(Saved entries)
__________

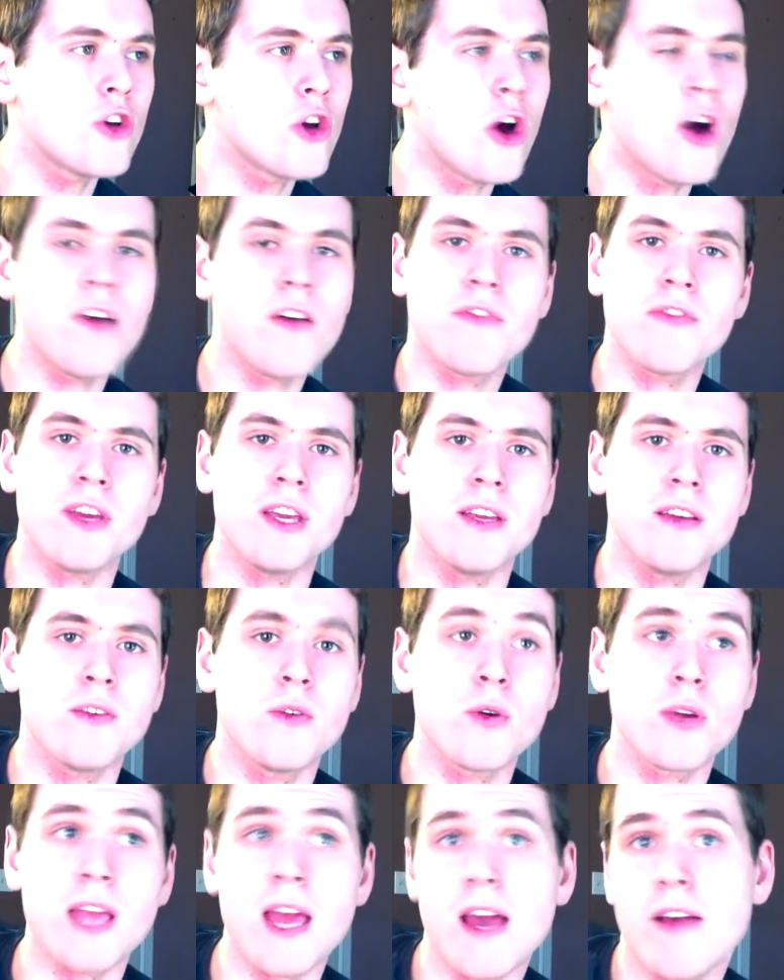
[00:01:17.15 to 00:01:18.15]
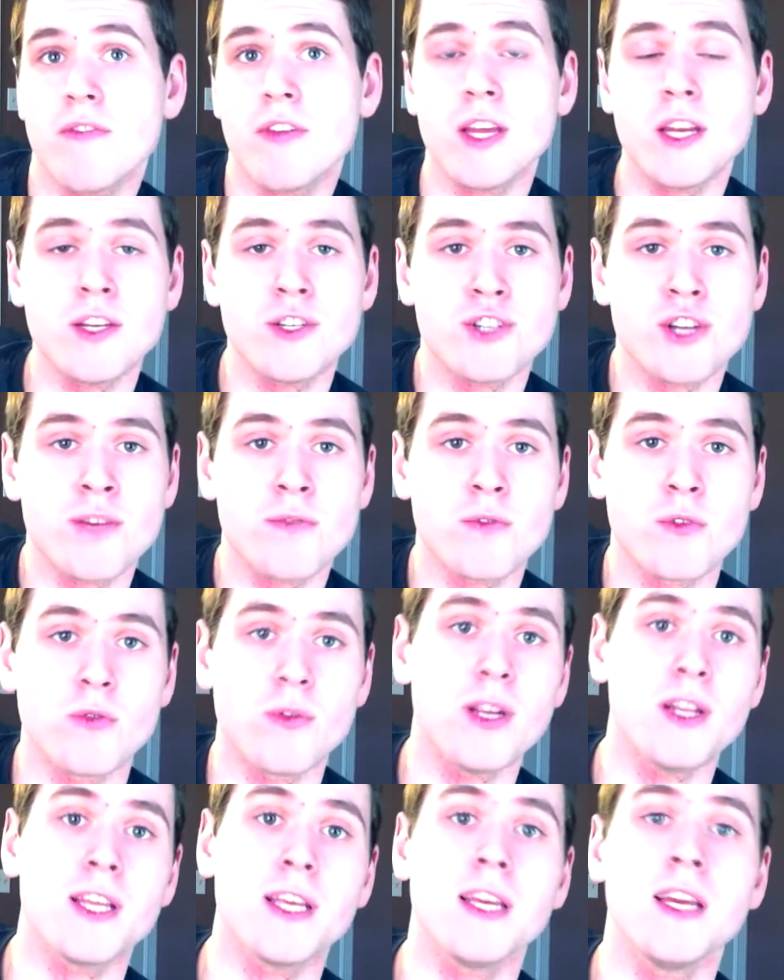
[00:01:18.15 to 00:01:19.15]
Coffee, or caffeine in general,
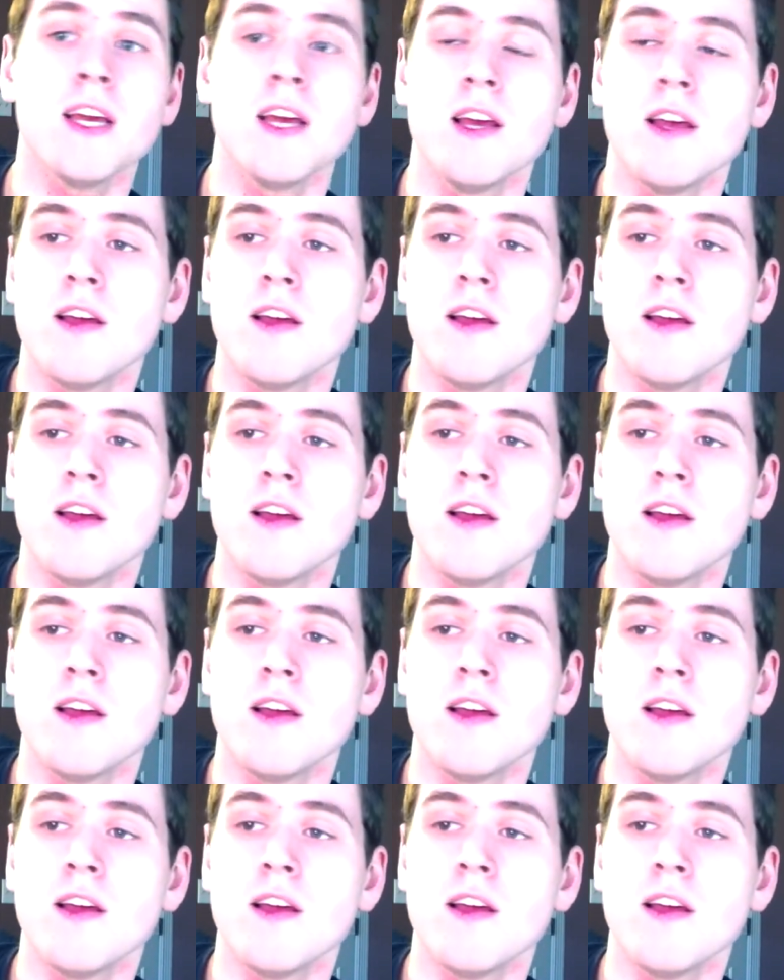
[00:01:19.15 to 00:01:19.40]
really.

__________

§ Exercise goal:
Reproduce the data above without a single change, please, but without its pictures.

§ Task result:
[00:01:17.15 to 00:01:18.15]
[00:01:18.15 to 00:01:19.15]
Coffee, or caffeine in general,
[00:01:19.15 to 00:01:19.40]
really.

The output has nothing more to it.